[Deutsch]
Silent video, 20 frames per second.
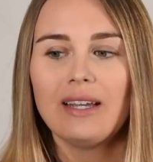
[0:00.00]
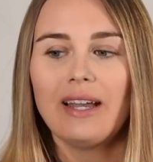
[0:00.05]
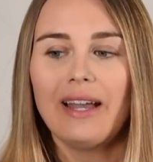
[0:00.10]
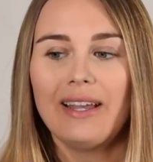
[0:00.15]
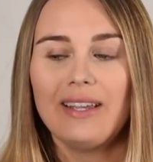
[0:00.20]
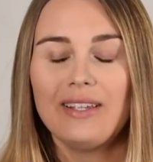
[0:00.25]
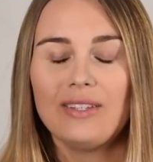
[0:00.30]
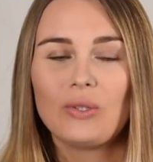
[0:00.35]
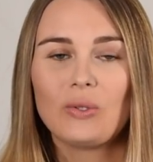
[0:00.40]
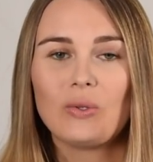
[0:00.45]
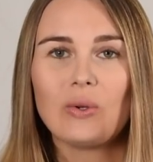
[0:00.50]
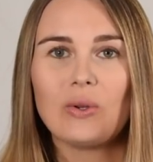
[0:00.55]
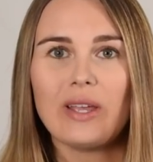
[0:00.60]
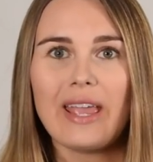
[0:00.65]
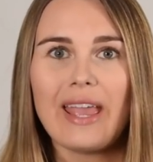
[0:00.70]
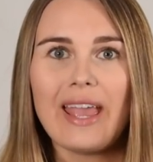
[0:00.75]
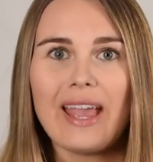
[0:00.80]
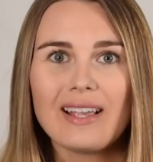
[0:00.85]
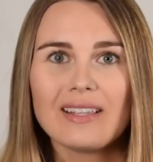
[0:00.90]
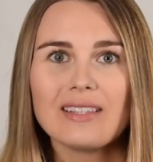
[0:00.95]
Also
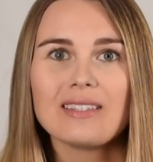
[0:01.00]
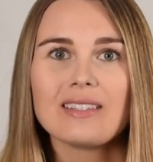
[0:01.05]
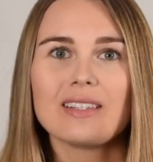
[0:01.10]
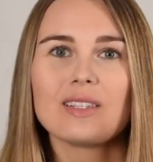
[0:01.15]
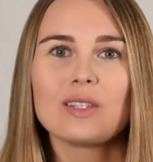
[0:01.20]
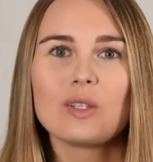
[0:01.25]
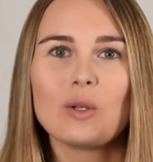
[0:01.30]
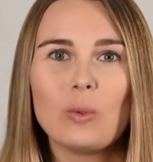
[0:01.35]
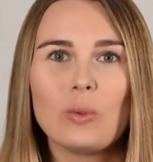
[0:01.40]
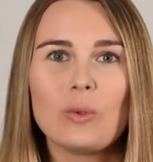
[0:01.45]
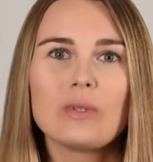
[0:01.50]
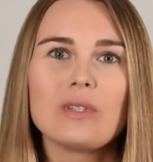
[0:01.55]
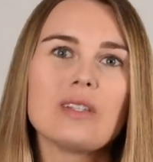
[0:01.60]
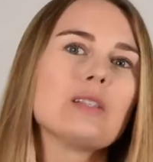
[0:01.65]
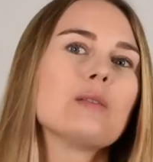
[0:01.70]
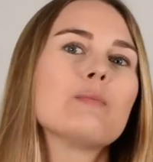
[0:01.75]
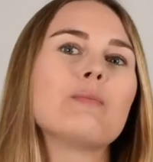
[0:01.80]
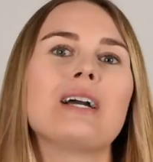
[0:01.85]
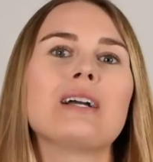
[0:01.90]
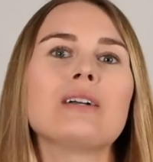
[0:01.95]
erstes
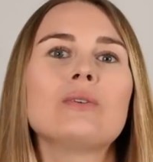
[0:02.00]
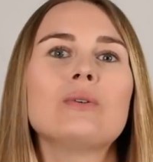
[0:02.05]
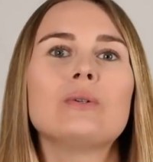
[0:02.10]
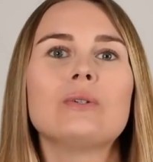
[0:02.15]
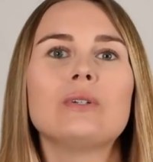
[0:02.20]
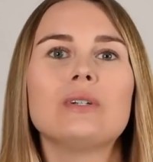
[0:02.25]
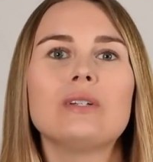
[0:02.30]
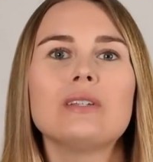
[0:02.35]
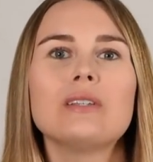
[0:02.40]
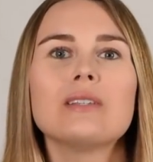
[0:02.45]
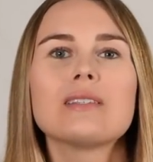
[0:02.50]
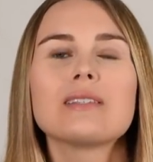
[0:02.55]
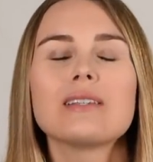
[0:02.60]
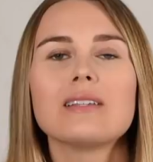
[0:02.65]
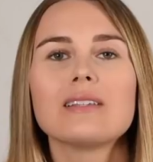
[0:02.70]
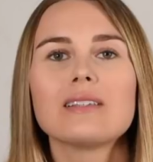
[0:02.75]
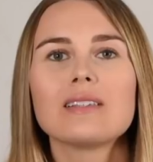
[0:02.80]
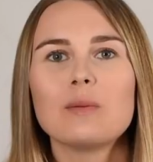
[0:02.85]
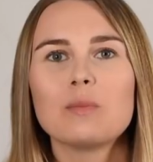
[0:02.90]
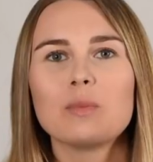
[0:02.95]
großes Manko ist,
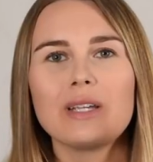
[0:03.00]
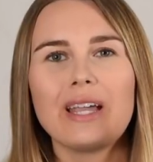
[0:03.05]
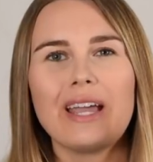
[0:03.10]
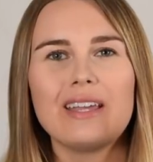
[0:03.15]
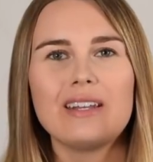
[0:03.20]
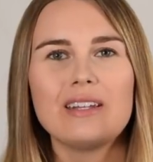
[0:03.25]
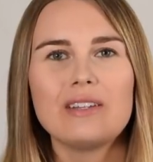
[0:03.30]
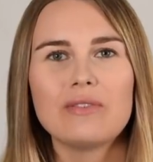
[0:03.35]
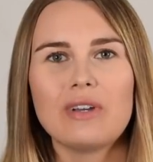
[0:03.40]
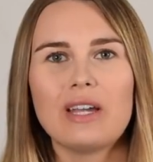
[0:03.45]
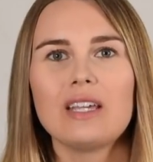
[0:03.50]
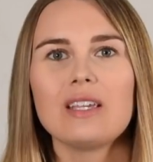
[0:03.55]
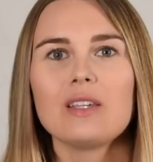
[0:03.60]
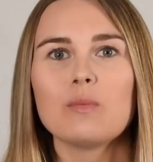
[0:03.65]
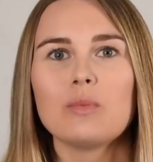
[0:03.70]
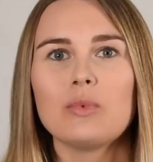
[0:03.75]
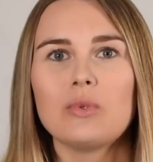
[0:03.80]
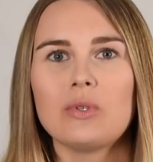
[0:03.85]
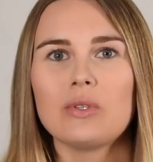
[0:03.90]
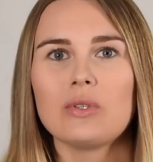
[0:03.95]
es gibt keine
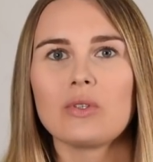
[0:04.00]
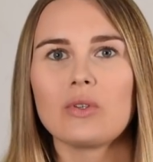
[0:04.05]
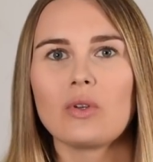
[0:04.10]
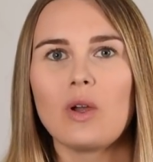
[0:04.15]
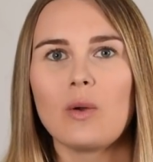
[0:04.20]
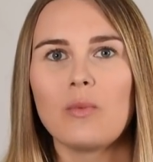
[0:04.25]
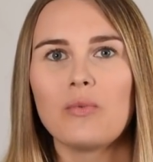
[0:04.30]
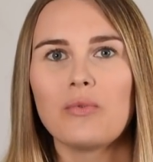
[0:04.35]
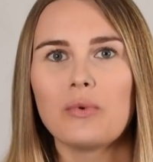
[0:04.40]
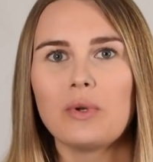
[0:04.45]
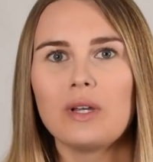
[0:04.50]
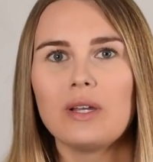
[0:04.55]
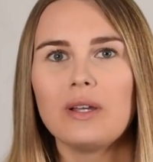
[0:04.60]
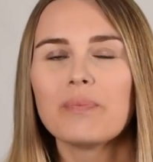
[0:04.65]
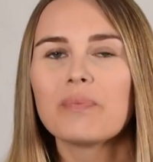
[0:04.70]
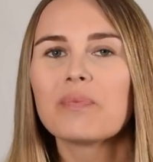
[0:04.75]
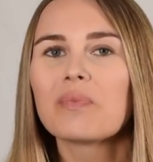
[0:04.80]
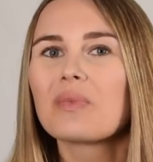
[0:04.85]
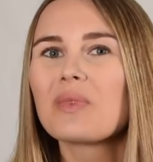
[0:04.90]
weichen Bürstenköpfe.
========================================
Assignment: For each entry, repeat its text exactly and leave out any picture it holds.

Solution for this task:
[Deutsch]
Silent video, 20 frames per second.
[0:00.00]
[0:00.05]
[0:00.10]
[0:00.15]
[0:00.20]
[0:00.25]
[0:00.30]
[0:00.35]
[0:00.40]
[0:00.45]
[0:00.50]
[0:00.55]
[0:00.60]
[0:00.65]
[0:00.70]
[0:00.75]
[0:00.80]
[0:00.85]
[0:00.90]
[0:00.95]
Also
[0:01.00]
[0:01.05]
[0:01.10]
[0:01.15]
[0:01.20]
[0:01.25]
[0:01.30]
[0:01.35]
[0:01.40]
[0:01.45]
[0:01.50]
[0:01.55]
[0:01.60]
[0:01.65]
[0:01.70]
[0:01.75]
[0:01.80]
[0:01.85]
[0:01.90]
[0:01.95]
erstes
[0:02.00]
[0:02.05]
[0:02.10]
[0:02.15]
[0:02.20]
[0:02.25]
[0:02.30]
[0:02.35]
[0:02.40]
[0:02.45]
[0:02.50]
[0:02.55]
[0:02.60]
[0:02.65]
[0:02.70]
[0:02.75]
[0:02.80]
[0:02.85]
[0:02.90]
[0:02.95]
großes Manko ist,
[0:03.00]
[0:03.05]
[0:03.10]
[0:03.15]
[0:03.20]
[0:03.25]
[0:03.30]
[0:03.35]
[0:03.40]
[0:03.45]
[0:03.50]
[0:03.55]
[0:03.60]
[0:03.65]
[0:03.70]
[0:03.75]
[0:03.80]
[0:03.85]
[0:03.90]
[0:03.95]
es gibt keine
[0:04.00]
[0:04.05]
[0:04.10]
[0:04.15]
[0:04.20]
[0:04.25]
[0:04.30]
[0:04.35]
[0:04.40]
[0:04.45]
[0:04.50]
[0:04.55]
[0:04.60]
[0:04.65]
[0:04.70]
[0:04.75]
[0:04.80]
[0:04.85]
[0:04.90]
weichen Bürstenköpfe.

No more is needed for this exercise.